Extracted data entries:
/---

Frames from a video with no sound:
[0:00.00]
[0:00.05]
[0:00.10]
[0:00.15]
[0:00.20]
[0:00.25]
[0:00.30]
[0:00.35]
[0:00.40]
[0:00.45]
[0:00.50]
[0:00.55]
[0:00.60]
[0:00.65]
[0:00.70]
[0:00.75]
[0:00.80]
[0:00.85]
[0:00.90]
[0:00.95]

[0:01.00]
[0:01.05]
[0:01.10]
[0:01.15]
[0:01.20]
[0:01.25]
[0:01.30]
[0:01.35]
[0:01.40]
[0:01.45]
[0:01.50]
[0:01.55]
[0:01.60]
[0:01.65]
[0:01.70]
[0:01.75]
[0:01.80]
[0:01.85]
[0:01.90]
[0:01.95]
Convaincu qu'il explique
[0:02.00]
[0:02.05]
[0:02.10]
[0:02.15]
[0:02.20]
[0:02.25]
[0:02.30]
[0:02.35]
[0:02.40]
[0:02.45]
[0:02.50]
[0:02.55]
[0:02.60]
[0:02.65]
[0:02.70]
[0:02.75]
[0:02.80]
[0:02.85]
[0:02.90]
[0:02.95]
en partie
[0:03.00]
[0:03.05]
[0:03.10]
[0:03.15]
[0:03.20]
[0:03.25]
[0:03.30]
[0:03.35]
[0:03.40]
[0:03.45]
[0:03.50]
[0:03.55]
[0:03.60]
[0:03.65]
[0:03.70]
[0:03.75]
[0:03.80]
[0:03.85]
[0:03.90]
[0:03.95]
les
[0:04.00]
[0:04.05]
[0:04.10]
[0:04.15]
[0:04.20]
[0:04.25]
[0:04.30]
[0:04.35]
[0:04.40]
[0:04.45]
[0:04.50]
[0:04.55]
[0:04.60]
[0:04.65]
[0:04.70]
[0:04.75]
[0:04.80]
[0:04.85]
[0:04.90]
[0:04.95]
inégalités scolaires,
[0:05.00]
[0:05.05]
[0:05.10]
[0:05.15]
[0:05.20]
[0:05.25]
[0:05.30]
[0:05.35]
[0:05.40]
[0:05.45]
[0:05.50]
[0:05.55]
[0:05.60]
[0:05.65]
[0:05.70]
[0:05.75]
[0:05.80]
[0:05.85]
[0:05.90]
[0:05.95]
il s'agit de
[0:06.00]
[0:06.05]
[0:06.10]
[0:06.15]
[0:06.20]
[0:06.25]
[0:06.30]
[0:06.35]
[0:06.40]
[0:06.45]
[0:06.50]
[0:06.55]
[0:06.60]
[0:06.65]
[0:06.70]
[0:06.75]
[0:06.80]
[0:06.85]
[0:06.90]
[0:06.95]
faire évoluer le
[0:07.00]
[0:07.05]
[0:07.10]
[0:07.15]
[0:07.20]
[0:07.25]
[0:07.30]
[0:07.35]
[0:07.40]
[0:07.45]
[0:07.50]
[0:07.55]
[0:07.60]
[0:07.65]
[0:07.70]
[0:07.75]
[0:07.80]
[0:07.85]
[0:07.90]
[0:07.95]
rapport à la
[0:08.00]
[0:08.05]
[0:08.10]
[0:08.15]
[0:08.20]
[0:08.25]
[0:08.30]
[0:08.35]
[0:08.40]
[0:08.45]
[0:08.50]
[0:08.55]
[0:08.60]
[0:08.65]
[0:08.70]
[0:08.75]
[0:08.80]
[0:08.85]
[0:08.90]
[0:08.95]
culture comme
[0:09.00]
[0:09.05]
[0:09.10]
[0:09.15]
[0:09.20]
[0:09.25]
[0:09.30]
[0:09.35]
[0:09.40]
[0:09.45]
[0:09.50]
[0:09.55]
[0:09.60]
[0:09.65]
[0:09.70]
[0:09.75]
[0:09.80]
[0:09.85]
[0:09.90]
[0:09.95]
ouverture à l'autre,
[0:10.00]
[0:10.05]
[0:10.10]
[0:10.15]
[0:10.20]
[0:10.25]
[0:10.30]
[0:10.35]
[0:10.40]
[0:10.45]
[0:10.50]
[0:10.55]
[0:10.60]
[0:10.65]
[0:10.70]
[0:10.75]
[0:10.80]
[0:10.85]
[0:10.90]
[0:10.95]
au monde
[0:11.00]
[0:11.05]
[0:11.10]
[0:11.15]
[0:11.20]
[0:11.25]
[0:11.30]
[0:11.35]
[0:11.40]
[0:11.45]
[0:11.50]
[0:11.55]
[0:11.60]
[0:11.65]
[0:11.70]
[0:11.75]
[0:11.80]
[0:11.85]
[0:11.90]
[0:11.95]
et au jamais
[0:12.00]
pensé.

\---

Task requirements: Set down the records once more, character for character.

Written response:
Frames from a video with no sound:
[0:00.00]
[0:00.05]
[0:00.10]
[0:00.15]
[0:00.20]
[0:00.25]
[0:00.30]
[0:00.35]
[0:00.40]
[0:00.45]
[0:00.50]
[0:00.55]
[0:00.60]
[0:00.65]
[0:00.70]
[0:00.75]
[0:00.80]
[0:00.85]
[0:00.90]
[0:00.95]

[0:01.00]
[0:01.05]
[0:01.10]
[0:01.15]
[0:01.20]
[0:01.25]
[0:01.30]
[0:01.35]
[0:01.40]
[0:01.45]
[0:01.50]
[0:01.55]
[0:01.60]
[0:01.65]
[0:01.70]
[0:01.75]
[0:01.80]
[0:01.85]
[0:01.90]
[0:01.95]
Convaincu qu'il explique
[0:02.00]
[0:02.05]
[0:02.10]
[0:02.15]
[0:02.20]
[0:02.25]
[0:02.30]
[0:02.35]
[0:02.40]
[0:02.45]
[0:02.50]
[0:02.55]
[0:02.60]
[0:02.65]
[0:02.70]
[0:02.75]
[0:02.80]
[0:02.85]
[0:02.90]
[0:02.95]
en partie
[0:03.00]
[0:03.05]
[0:03.10]
[0:03.15]
[0:03.20]
[0:03.25]
[0:03.30]
[0:03.35]
[0:03.40]
[0:03.45]
[0:03.50]
[0:03.55]
[0:03.60]
[0:03.65]
[0:03.70]
[0:03.75]
[0:03.80]
[0:03.85]
[0:03.90]
[0:03.95]
les
[0:04.00]
[0:04.05]
[0:04.10]
[0:04.15]
[0:04.20]
[0:04.25]
[0:04.30]
[0:04.35]
[0:04.40]
[0:04.45]
[0:04.50]
[0:04.55]
[0:04.60]
[0:04.65]
[0:04.70]
[0:04.75]
[0:04.80]
[0:04.85]
[0:04.90]
[0:04.95]
inégalités scolaires,
[0:05.00]
[0:05.05]
[0:05.10]
[0:05.15]
[0:05.20]
[0:05.25]
[0:05.30]
[0:05.35]
[0:05.40]
[0:05.45]
[0:05.50]
[0:05.55]
[0:05.60]
[0:05.65]
[0:05.70]
[0:05.75]
[0:05.80]
[0:05.85]
[0:05.90]
[0:05.95]
il s'agit de
[0:06.00]
[0:06.05]
[0:06.10]
[0:06.15]
[0:06.20]
[0:06.25]
[0:06.30]
[0:06.35]
[0:06.40]
[0:06.45]
[0:06.50]
[0:06.55]
[0:06.60]
[0:06.65]
[0:06.70]
[0:06.75]
[0:06.80]
[0:06.85]
[0:06.90]
[0:06.95]
faire évoluer le
[0:07.00]
[0:07.05]
[0:07.10]
[0:07.15]
[0:07.20]
[0:07.25]
[0:07.30]
[0:07.35]
[0:07.40]
[0:07.45]
[0:07.50]
[0:07.55]
[0:07.60]
[0:07.65]
[0:07.70]
[0:07.75]
[0:07.80]
[0:07.85]
[0:07.90]
[0:07.95]
rapport à la
[0:08.00]
[0:08.05]
[0:08.10]
[0:08.15]
[0:08.20]
[0:08.25]
[0:08.30]
[0:08.35]
[0:08.40]
[0:08.45]
[0:08.50]
[0:08.55]
[0:08.60]
[0:08.65]
[0:08.70]
[0:08.75]
[0:08.80]
[0:08.85]
[0:08.90]
[0:08.95]
culture comme
[0:09.00]
[0:09.05]
[0:09.10]
[0:09.15]
[0:09.20]
[0:09.25]
[0:09.30]
[0:09.35]
[0:09.40]
[0:09.45]
[0:09.50]
[0:09.55]
[0:09.60]
[0:09.65]
[0:09.70]
[0:09.75]
[0:09.80]
[0:09.85]
[0:09.90]
[0:09.95]
ouverture à l'autre,
[0:10.00]
[0:10.05]
[0:10.10]
[0:10.15]
[0:10.20]
[0:10.25]
[0:10.30]
[0:10.35]
[0:10.40]
[0:10.45]
[0:10.50]
[0:10.55]
[0:10.60]
[0:10.65]
[0:10.70]
[0:10.75]
[0:10.80]
[0:10.85]
[0:10.90]
[0:10.95]
au monde
[0:11.00]
[0:11.05]
[0:11.10]
[0:11.15]
[0:11.20]
[0:11.25]
[0:11.30]
[0:11.35]
[0:11.40]
[0:11.45]
[0:11.50]
[0:11.55]
[0:11.60]
[0:11.65]
[0:11.70]
[0:11.75]
[0:11.80]
[0:11.85]
[0:11.90]
[0:11.95]
et au jamais
[0:12.00]
pensé.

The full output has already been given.